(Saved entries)
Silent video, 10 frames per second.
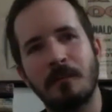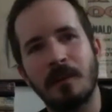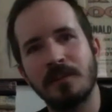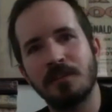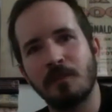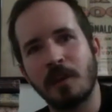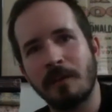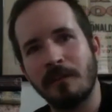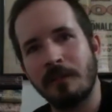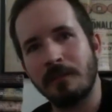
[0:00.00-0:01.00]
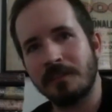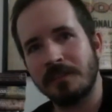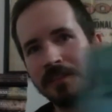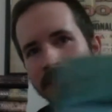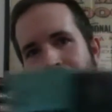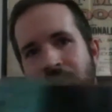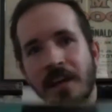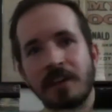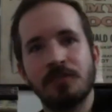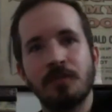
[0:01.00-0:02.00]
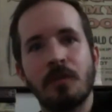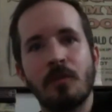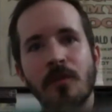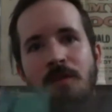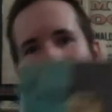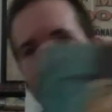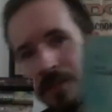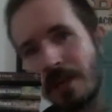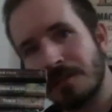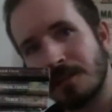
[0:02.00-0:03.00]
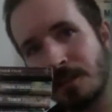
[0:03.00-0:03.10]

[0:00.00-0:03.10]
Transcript: But this is one of my favorites because this is the Dinosaur Wars, which is actually a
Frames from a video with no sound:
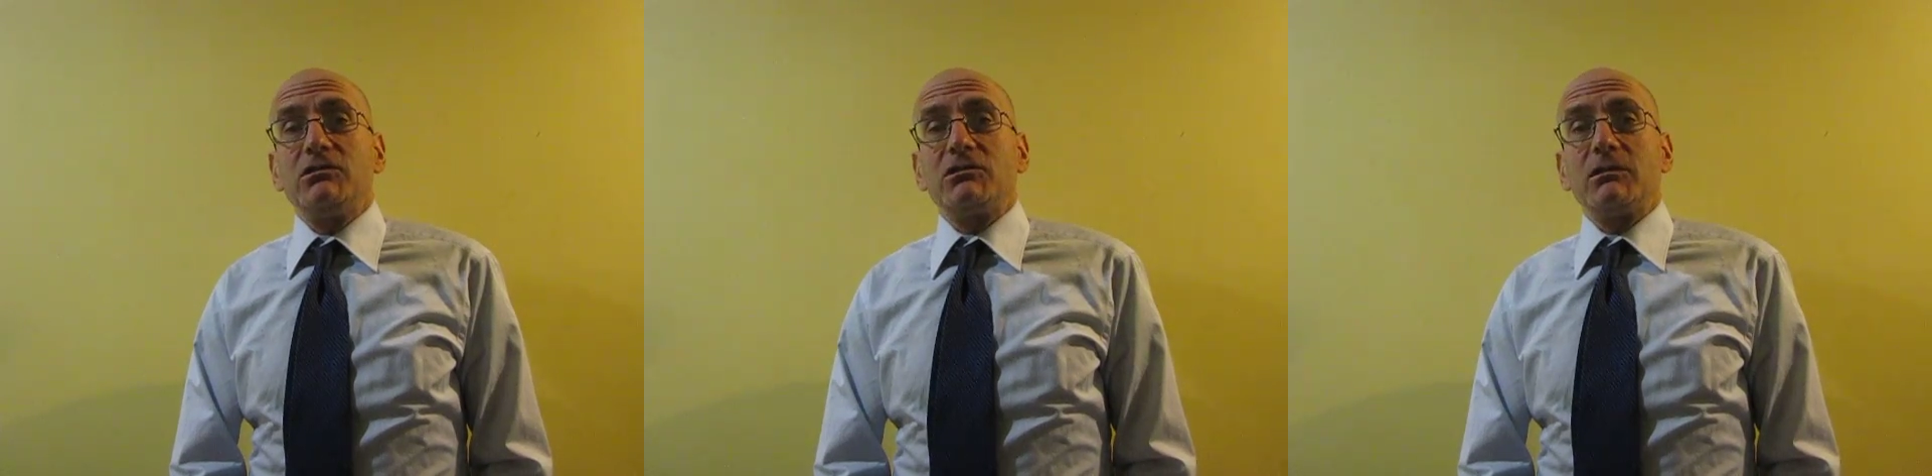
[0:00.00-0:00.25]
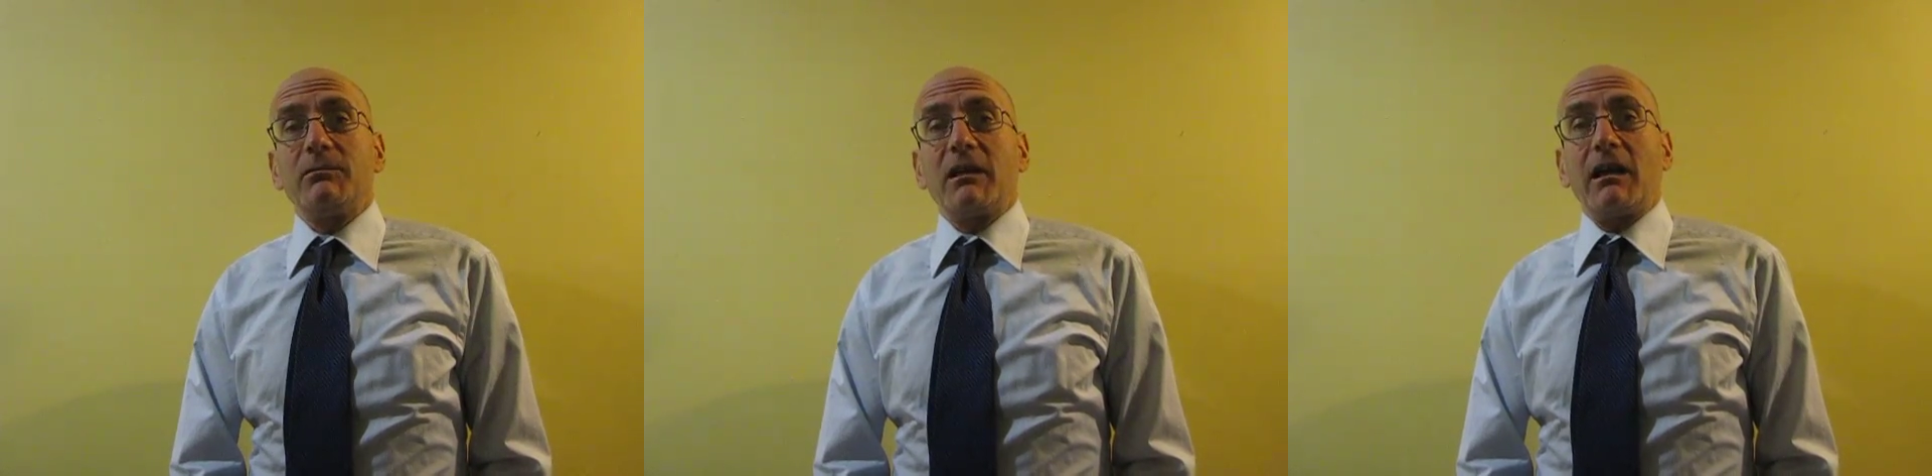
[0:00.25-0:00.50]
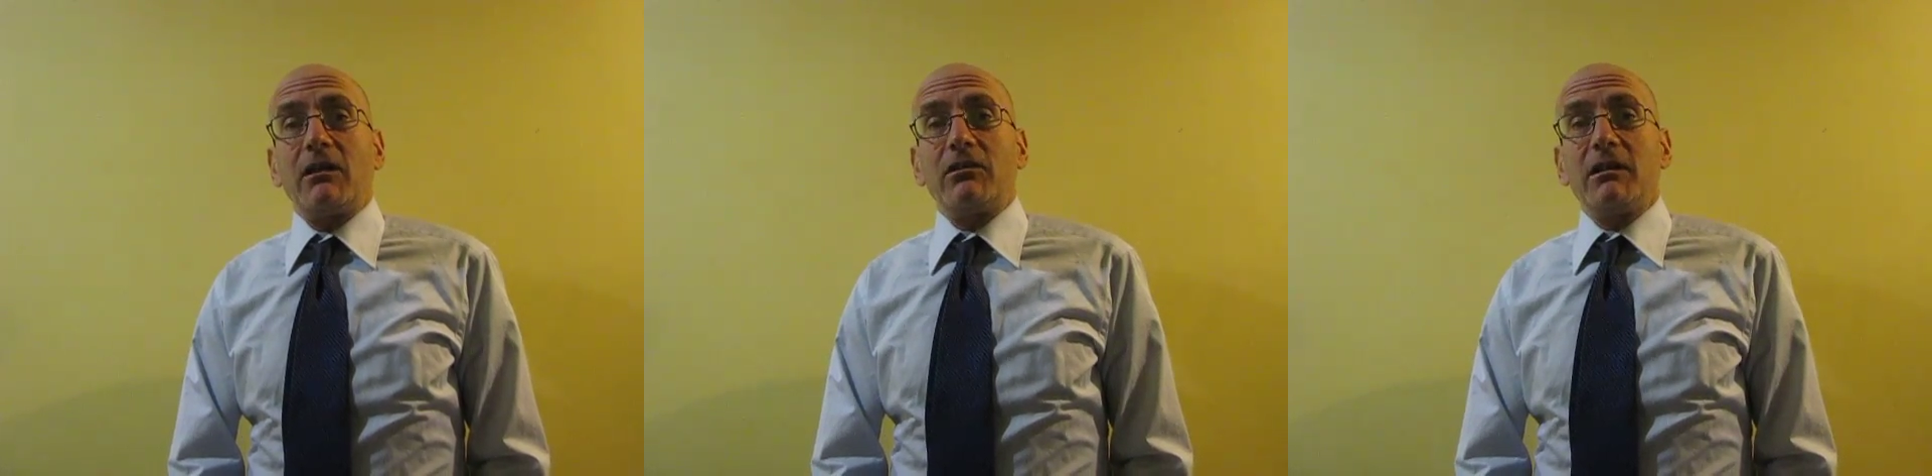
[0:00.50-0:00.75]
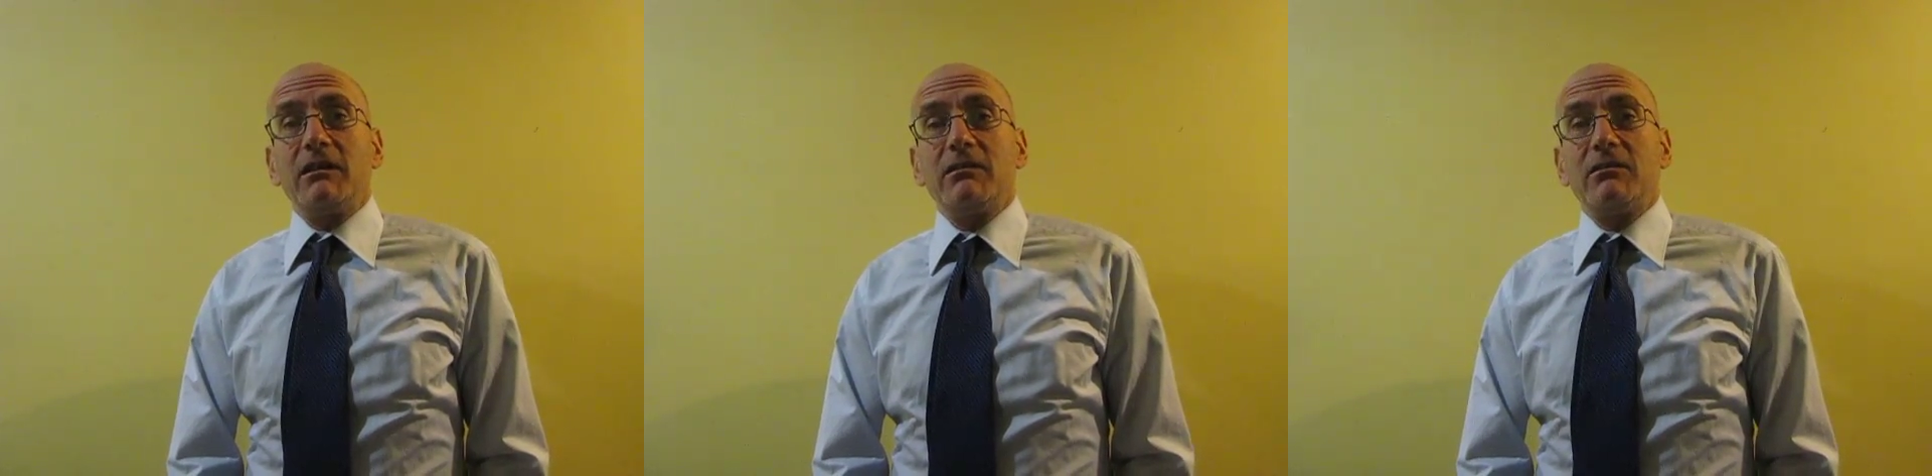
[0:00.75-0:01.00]
Jim
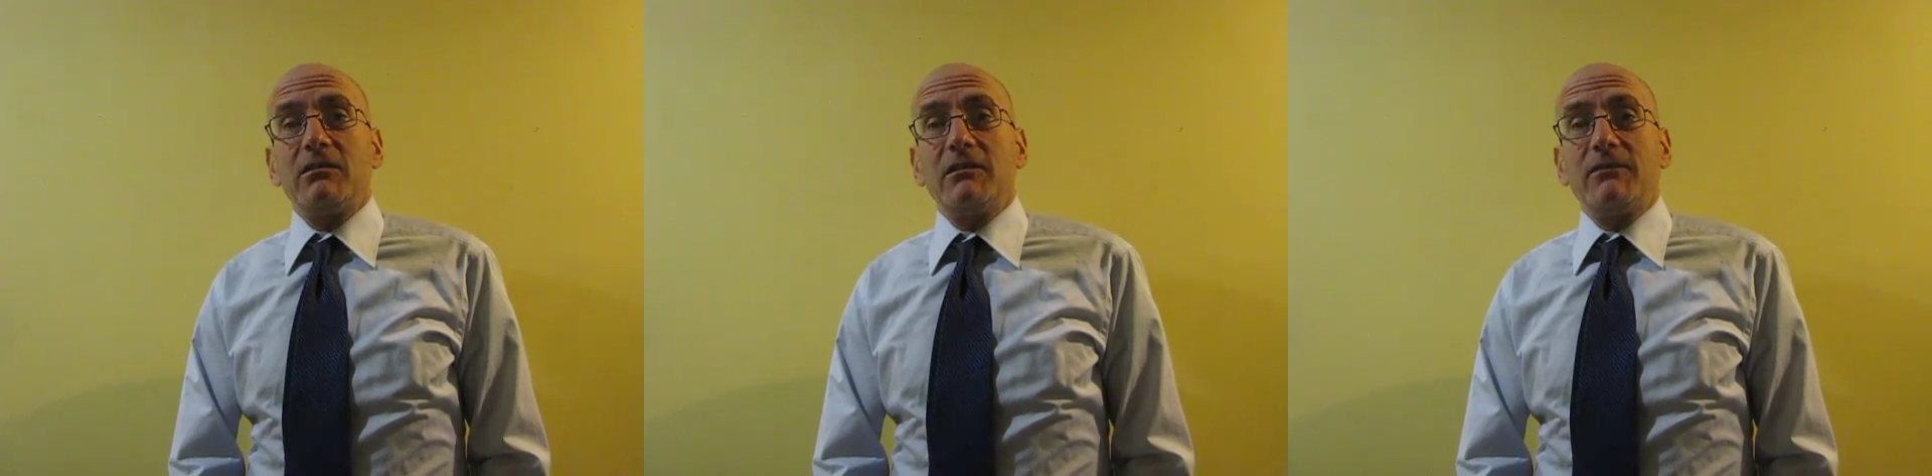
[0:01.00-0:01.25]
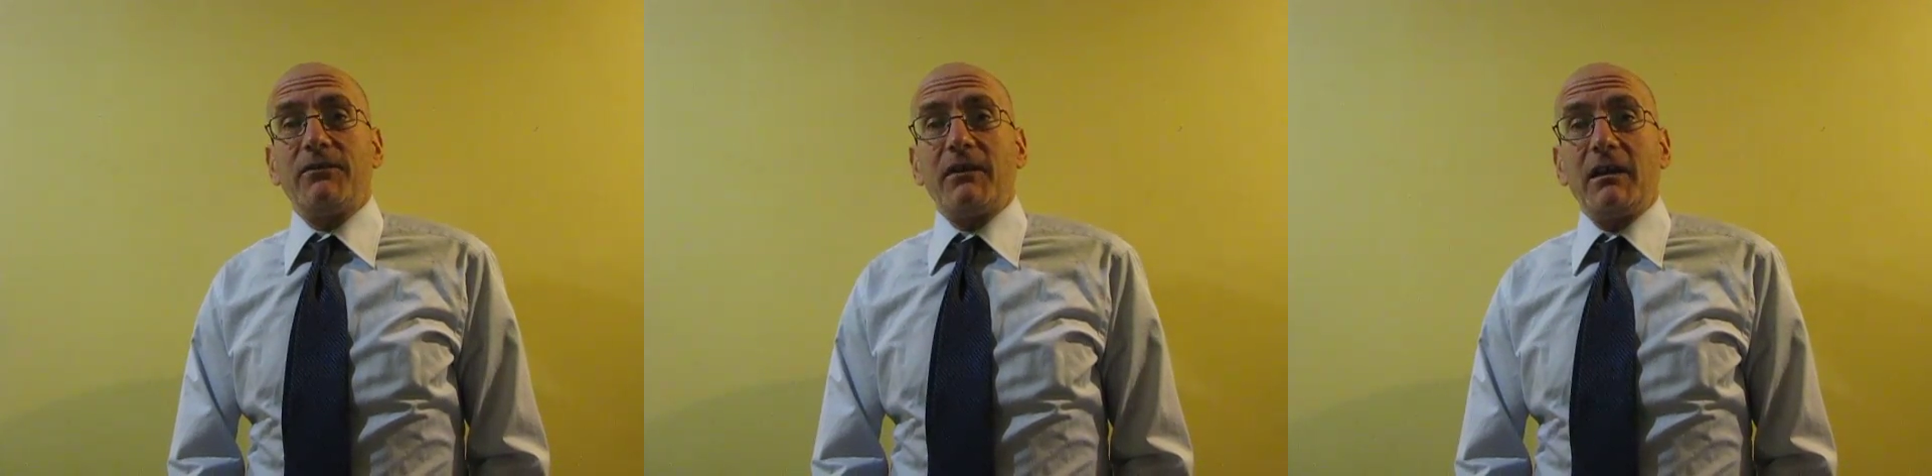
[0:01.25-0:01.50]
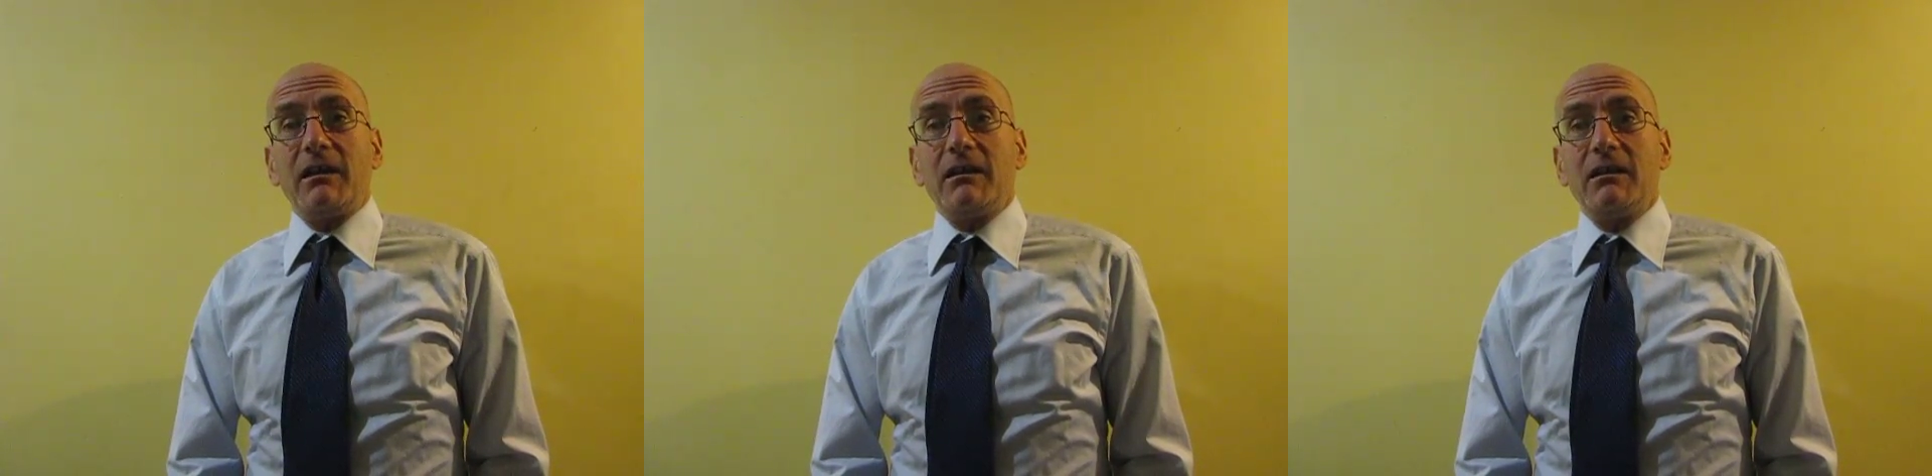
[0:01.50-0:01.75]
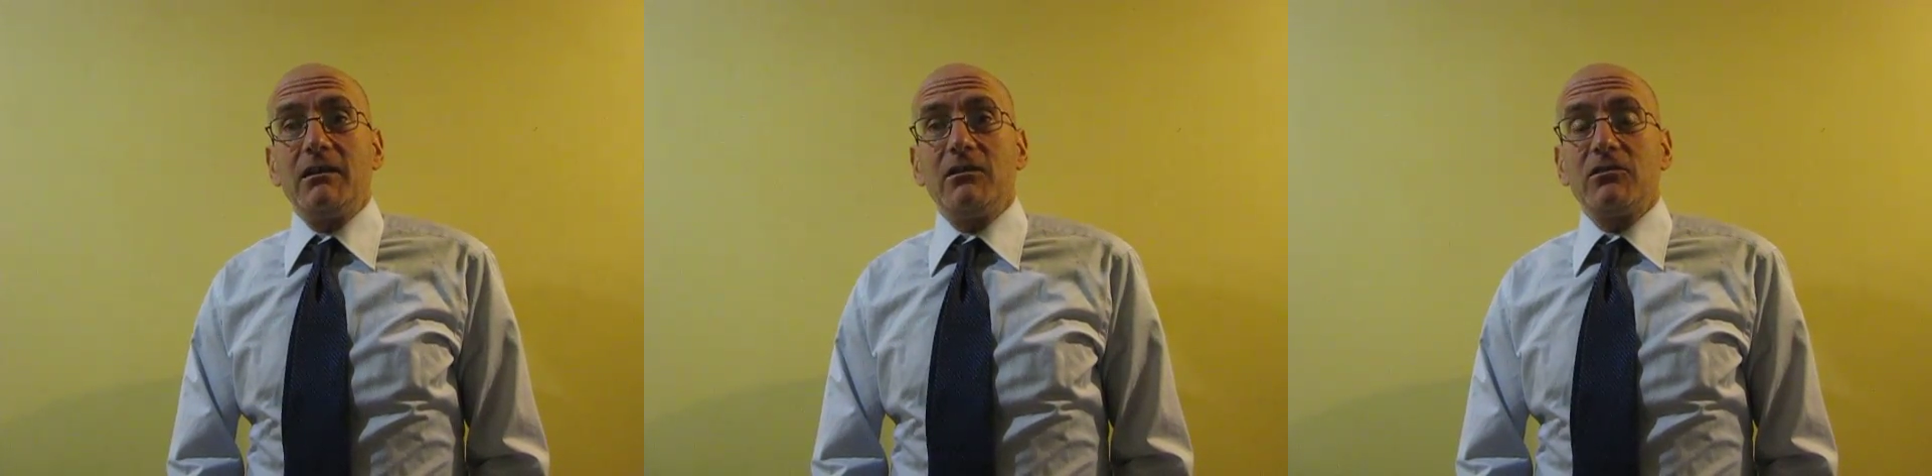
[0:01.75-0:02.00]
Carrey, Tina Fey,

▶ **Your task**
Collect the complete line wherever the string "video" appears in the records.

▶ **Answer for the task**
Silent video, 10 frames per second.
Frames from a video with no sound:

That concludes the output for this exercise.